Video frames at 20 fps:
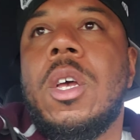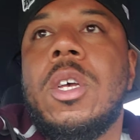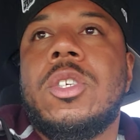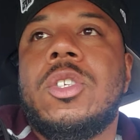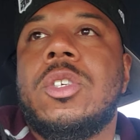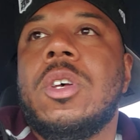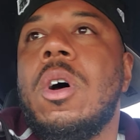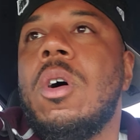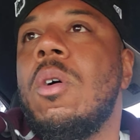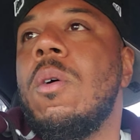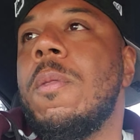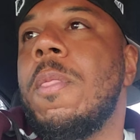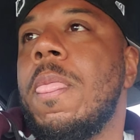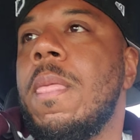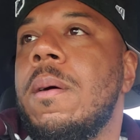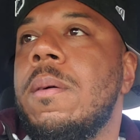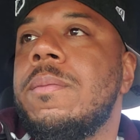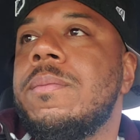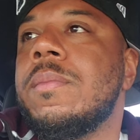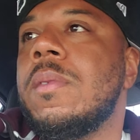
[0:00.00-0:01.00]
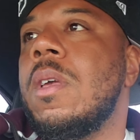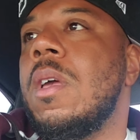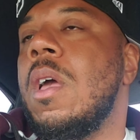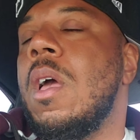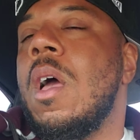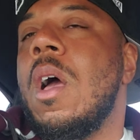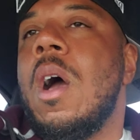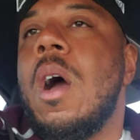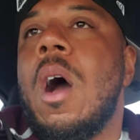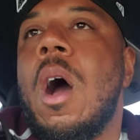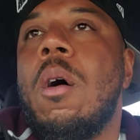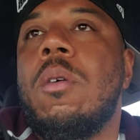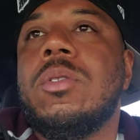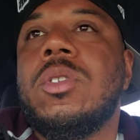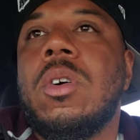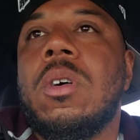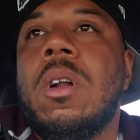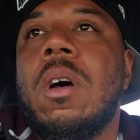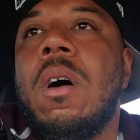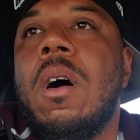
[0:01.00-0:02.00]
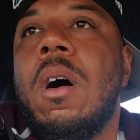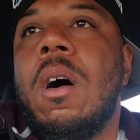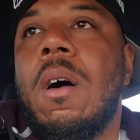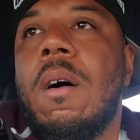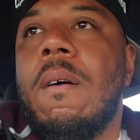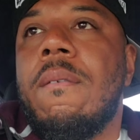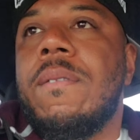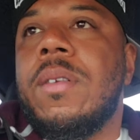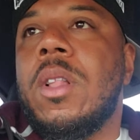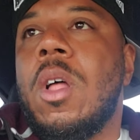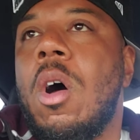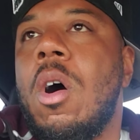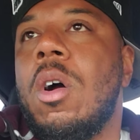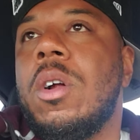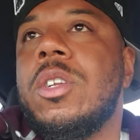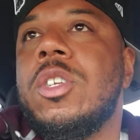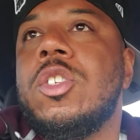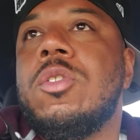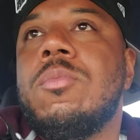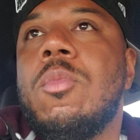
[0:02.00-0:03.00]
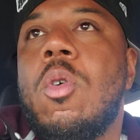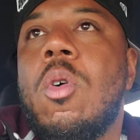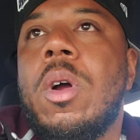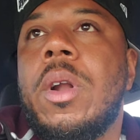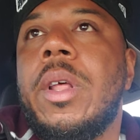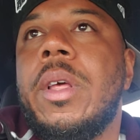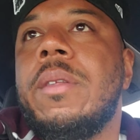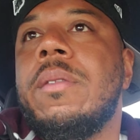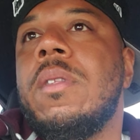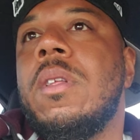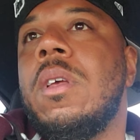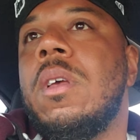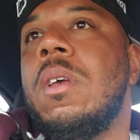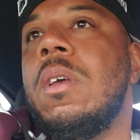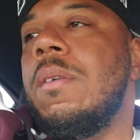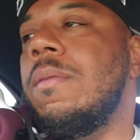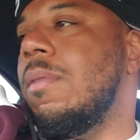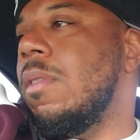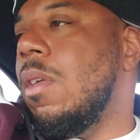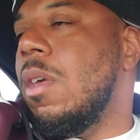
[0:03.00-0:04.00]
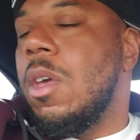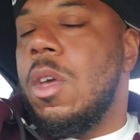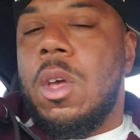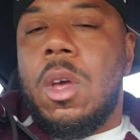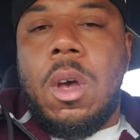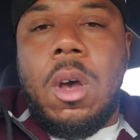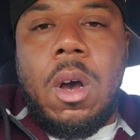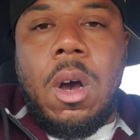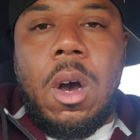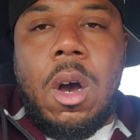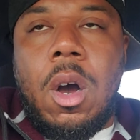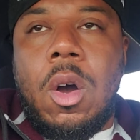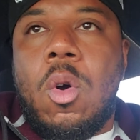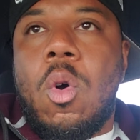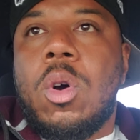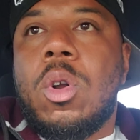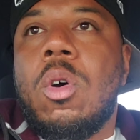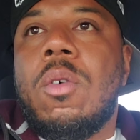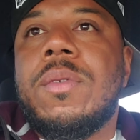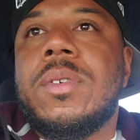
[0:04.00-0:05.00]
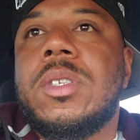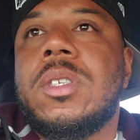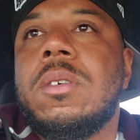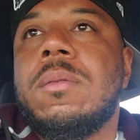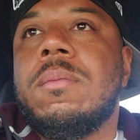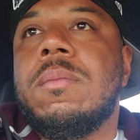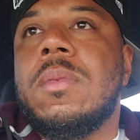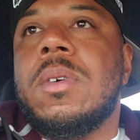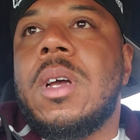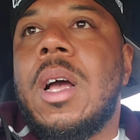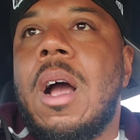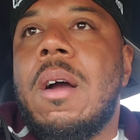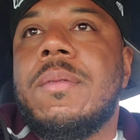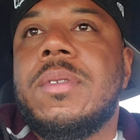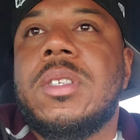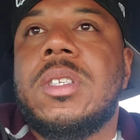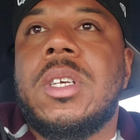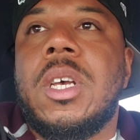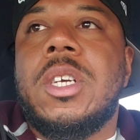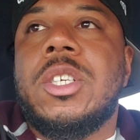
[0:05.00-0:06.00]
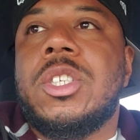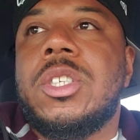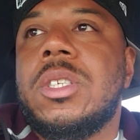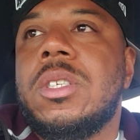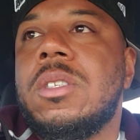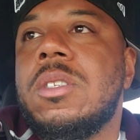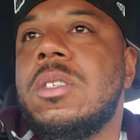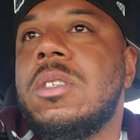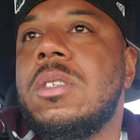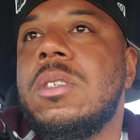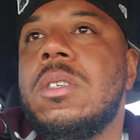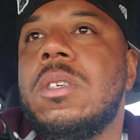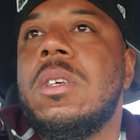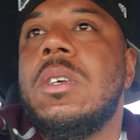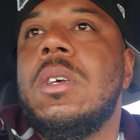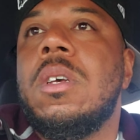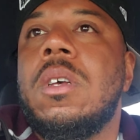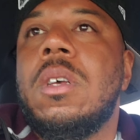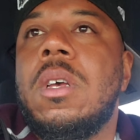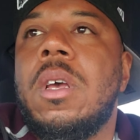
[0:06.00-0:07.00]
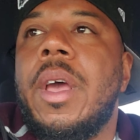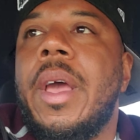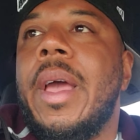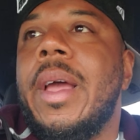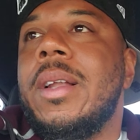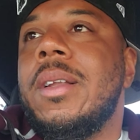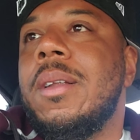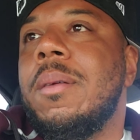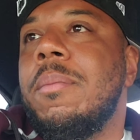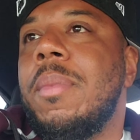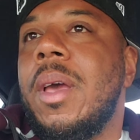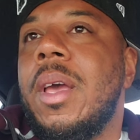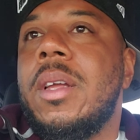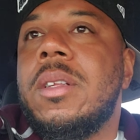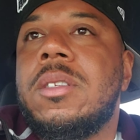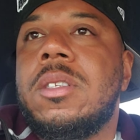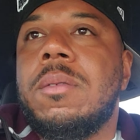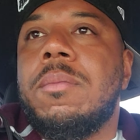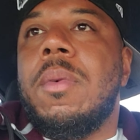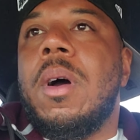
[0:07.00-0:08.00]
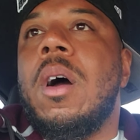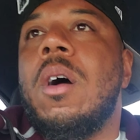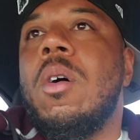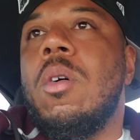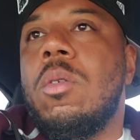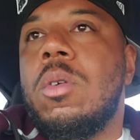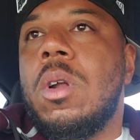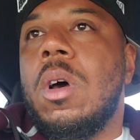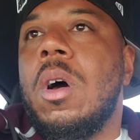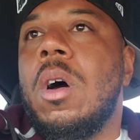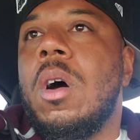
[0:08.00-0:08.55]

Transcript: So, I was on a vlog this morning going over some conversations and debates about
───
### Activity
In the records above, locate the line with "[0:06.00-0:07.00]"; output it and each line after it through the last one, exactly, omitting pictures.

### Task output
[0:06.00-0:07.00]
[0:07.00-0:08.00]
[0:08.00-0:08.55]

Transcript: So, I was on a vlog this morning going over some conversations and debates about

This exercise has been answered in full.